Carnosic acid enhances cisplatin sensitivity and suppresses gastric cancer progression via the TP53/SLC7A11/ALOX12 axis.

Background: Gastric cancer (GC) remains a significant global health challenge due to its high mortality and frequent resistance to chemotherapy drugs like cisplatin (DDP). Carnosic acid (CA), a phenolic diterpene, exhibits potential anti-cancer properties. This study aimed to investigate the role of CA in regulating GC development and DDP sensitivity.

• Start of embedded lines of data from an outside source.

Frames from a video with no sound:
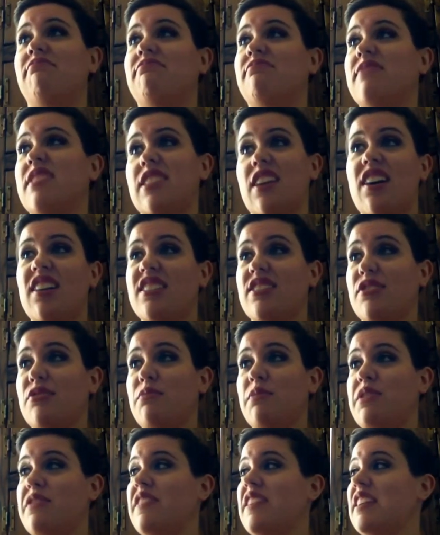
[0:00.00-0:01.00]
saw two
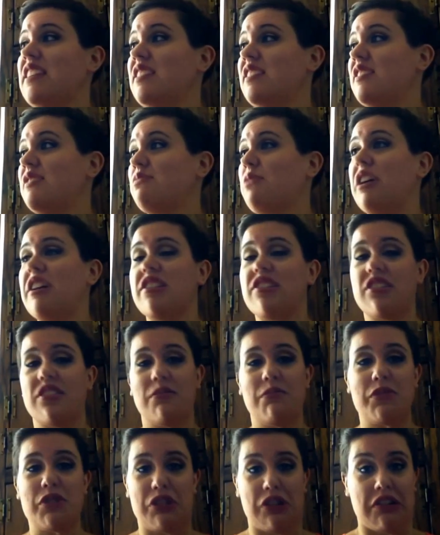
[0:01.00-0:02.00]
movies, watched
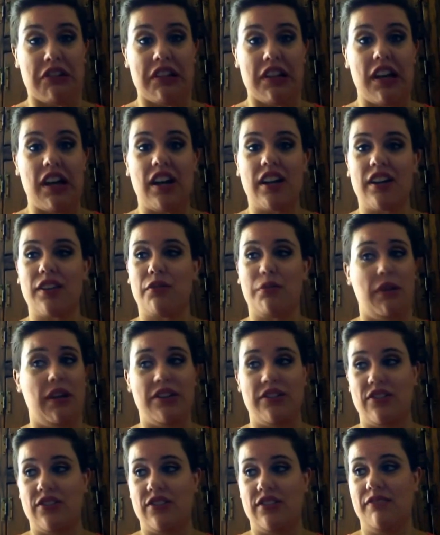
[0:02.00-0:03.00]
some Sherlock,
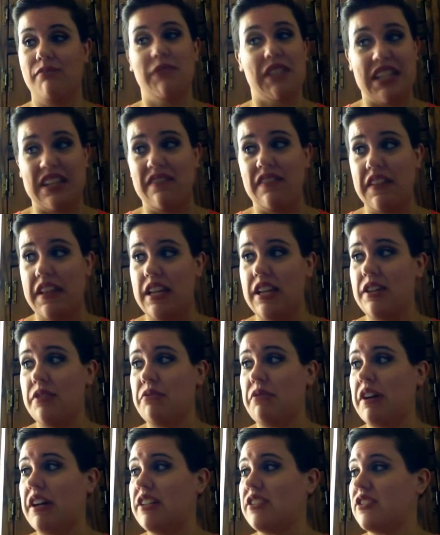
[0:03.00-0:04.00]
watched some TV,
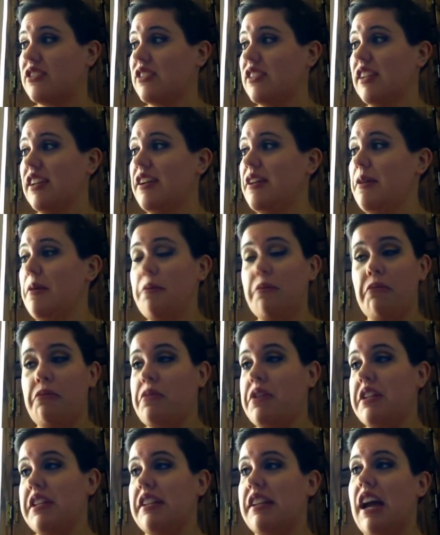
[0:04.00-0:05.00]
watched,
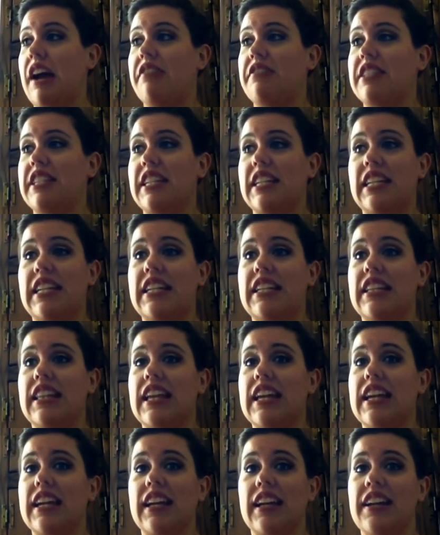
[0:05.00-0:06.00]
went out to eat.
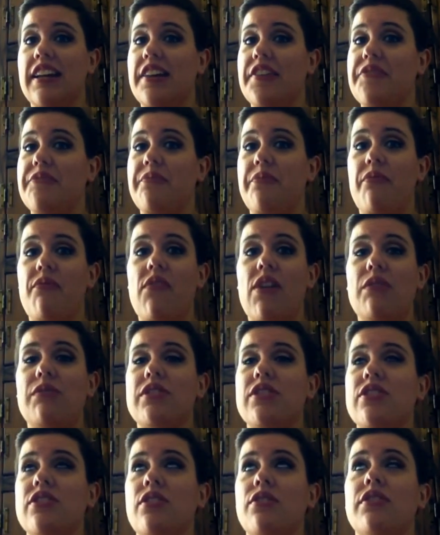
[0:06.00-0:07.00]
Like, it was
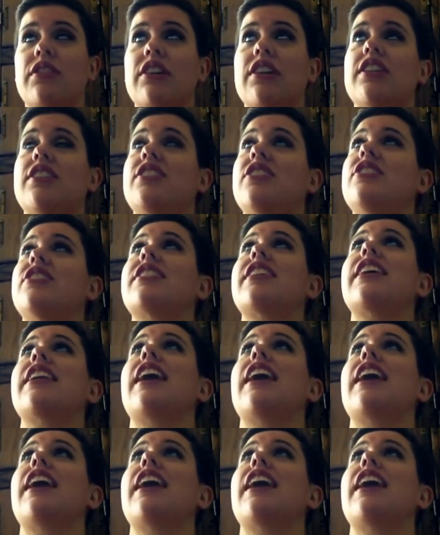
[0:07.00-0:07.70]
so good to just get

Methods: The half-maximal inhibitory concentration (IC₅₀) of DDP and cell viability were determined using a cell counting kit-8 assay. Cell proliferation was evaluated by a 5-Ethynyl-2'-deoxyuridine assay, while cell migration was assessed by a transwell assay. Cell death was analyzed through flow cytometry, fluorometric assay, and colorimetric assays. The targets of CA were identified using network pharmacology. Western blotting was employed to detect the protein expression of tumor protein p53 (TP53), solute carrier family 7 member 11 (SLC7A11), and arachidonate 12-lipoxygenase, 12 S type (ALOX12).

Results: CA treatment significantly inhibited GC cell proliferation and migration and enhanced cell death. The treatment also elevated reactive oxygen species (ROS) and Fe²⁺ levels, while reducing glutathione (GSH) levels and the IC₅₀ value for DDP in GC cells. In addition, TP53 was identified as a target of CA, and its protein expression was upregulated by CA treatment in GC cells. Silencing TP53 attenuated the effects of CA on cell proliferation, migration, death, and the sensitivity of tumor cells to DDP. Further, CA regulated the TP53-mediated SLC7A11/ALOX12 pathway.

Conclusion: CA improved the sensitivity of GC cells to DDP and inhibited their malignant progression by regulating the TP53-mediated SLC7A11/ALOX12 axis, highlighting its potential clinical significance for GC treatment.